RE: RDF for molecules, using InChI from Michel_Dumontier on 2007-08-03 (public-semweb-lifesci@w3.org from August 2007)

From: Michel_Dumontier <Michel_Dumontier@carleton.ca>
Date: Fri, 03 Aug 2007 10:14:54 -0400
To: Egon Willighagen <egon.willighagen@gmail.com>, public-semweb-lifesci@w3.org
Message-id: <AB349814F1ECB143A5D4CD29C7A645690192D751@CCSEXB10.CUNET.CARLETON.CA>
> info:inchi/InChI=1/C10H8/c1-2-6-10-8-4-3-7-9(10)5-1/h1-8H
> 
> The owl:sameAs can make the link of this URI to the one I suggested.
> 
> Egon

Egon,
 Excellent! This is exactly what I'm looking for - in addition, the info
registry [1] contains several other namespaces such as pmids and refseq
identifiers.

[1]
http://info-uri.info/registry/OAIHandler?verb=ListRecords&metadataPrefix
=oai_dc


Also, take note of their excellent FAQ which addresses the rationale for
using the INFO URI (http://info-uri.info/registry/docs/misc/faq.html)

<<<
#   Why was it necessary to develop the INFO URI scheme?  <<

The INFO URI scheme was developed from within the library and publishing
communities to expedite the referencing by URIs of information assets
that have identifiers in public namespaces but have no representation
within the URI allocation.

For various reasons (both cultural and technical) the creation and
registration of a new URI scheme or URN namespace to support a given
public namespace under the URI allocation may not have been attempted by
the authority for that namespace.

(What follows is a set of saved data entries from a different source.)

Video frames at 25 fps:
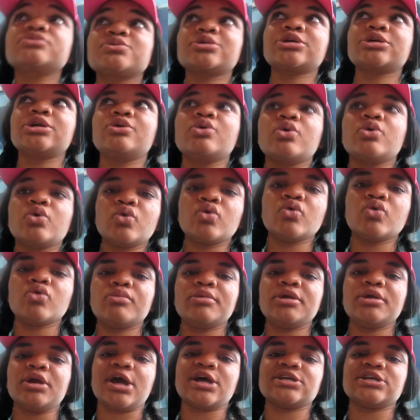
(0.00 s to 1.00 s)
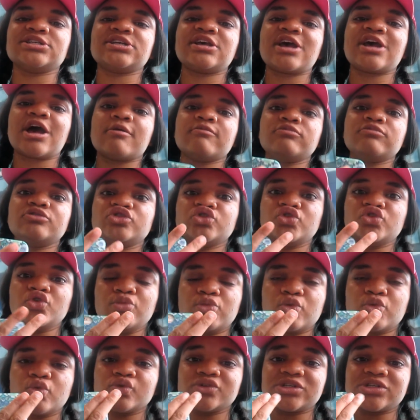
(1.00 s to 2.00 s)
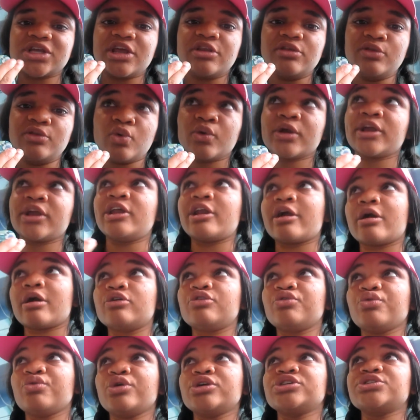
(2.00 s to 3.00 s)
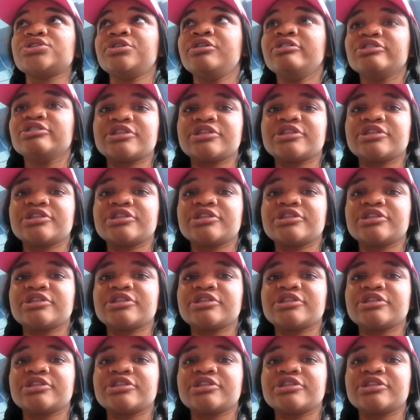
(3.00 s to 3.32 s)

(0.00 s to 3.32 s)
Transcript: really cool because they have two pools, indoor and outdoors. Here's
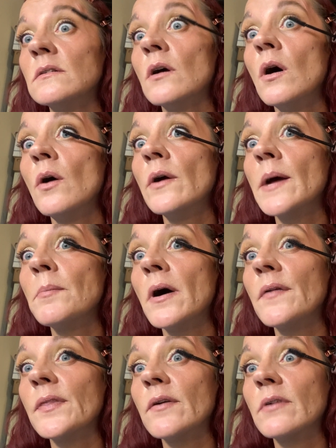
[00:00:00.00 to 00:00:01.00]
Oh, and I
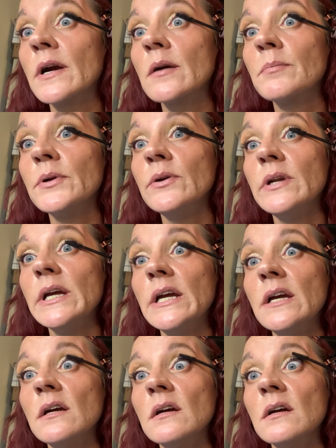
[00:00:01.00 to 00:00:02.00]
bought the Rare
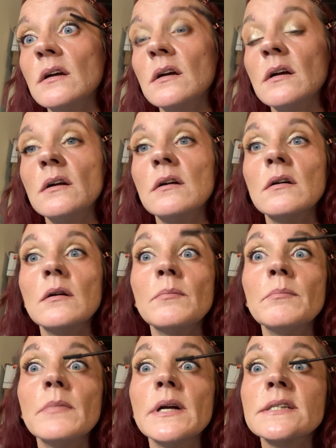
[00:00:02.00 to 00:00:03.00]
Beauty
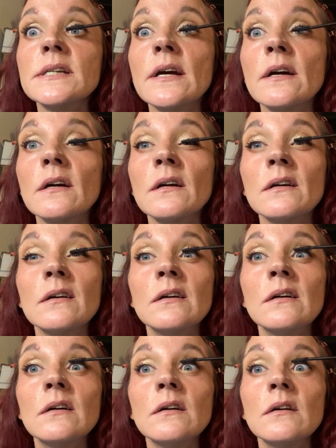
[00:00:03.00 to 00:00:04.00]
mascara.
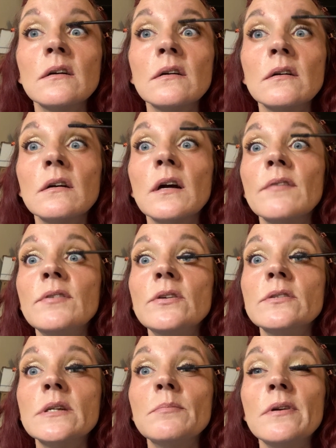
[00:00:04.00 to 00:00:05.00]
I've
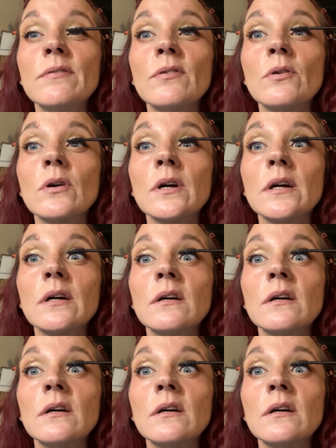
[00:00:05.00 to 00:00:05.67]
used it before.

It is precisely to facilitate the
representation of these public namespaces within the URI allocation that
the INFO URI scheme was developed.
# What was the motivation behind the INFO URI scheme?  <<

The motivation behind developing the INFO URI scheme was to allow legacy
identification systems to become part of the World Wide Web global
information architecture so that the information assets they identify
can be referenced by Web-based description technologies such as XLink,
RDF or Topic Maps. Note that we are concerned with "information assets",
not "digital assets" per se - the information assets may be variously
digital, physical or conceptual.
>>>

<<<
#   Why not just use HTTP URIs?  <<

HTTP URIs (RFC 2616) are Internet protocol elements for referencing
hypertext documents which can be retrieved from a network authority
using the HTTP transfer protocol. There is a common expectation that
HTTP URIs can be dereferenced.

The following considerations hold in respect of HTTP URIs:

    * HTTP URIs are inappropriate for INFO namespaces because HTTP URIs
provide:
          o network transport
          o network path (discovery obstacle)
          o strong dereference expectation
          o poor branding (network path overhead)
    * A transport mechanism adds meaningless semantic overhead to
nondereferencable URIs.
    * Absolute HTTP URIs include a network path (comprised of an
authority component and a hierarchical path component). INFO namespaces
may not have (or may not make) any network authority available. A
central network authority would also be inappropriate as this would
introduce a dependency between a third party namespace and a central
network authority.

      Further, were INFO namespaces to make a network authority
available they would each have to publish the particular hierarchical
path syntax employed by that network authority. A central network
authority would mitigate this requirement by providing a single path
syntax, although it would still need to publish that path syntax.
    * Use of HTTP URIs might only encourage the provisioning of resource
representations (e.g. metadata descriptions) which could conflict with
representations provided under any possible future URI registration on
the part of the Namespace Authority. Further, if HTTP URIs were used to
provide resource representations, it must be recognized that managing
the namespace and infrastructure is a costly enterprise that may not be
appropriate or cost effective in a given business context.
    * The network path of HTTP URIs adds unnecessary string overhead and
consequent loss of branding for legacy identifiers.

#

    *

# Well then, why not just use URN URIs?  <<

URN URIs (RFC 2141) are Internet protocol elements for referencing
resources using persistent and location-independent identifiers,
representations of which may be retrieved using various resolution
mechanisms. There is a common expectation that URN URIs can be
dereferenced, once suitable resolution mechanisms are defined (e.g. DDDS
or other proprietary mechanisms). Indeed, RFC 1737 goes so far as to
make a strong recommendation that "there be a mapping between the names
generated by each naming authority and URLs".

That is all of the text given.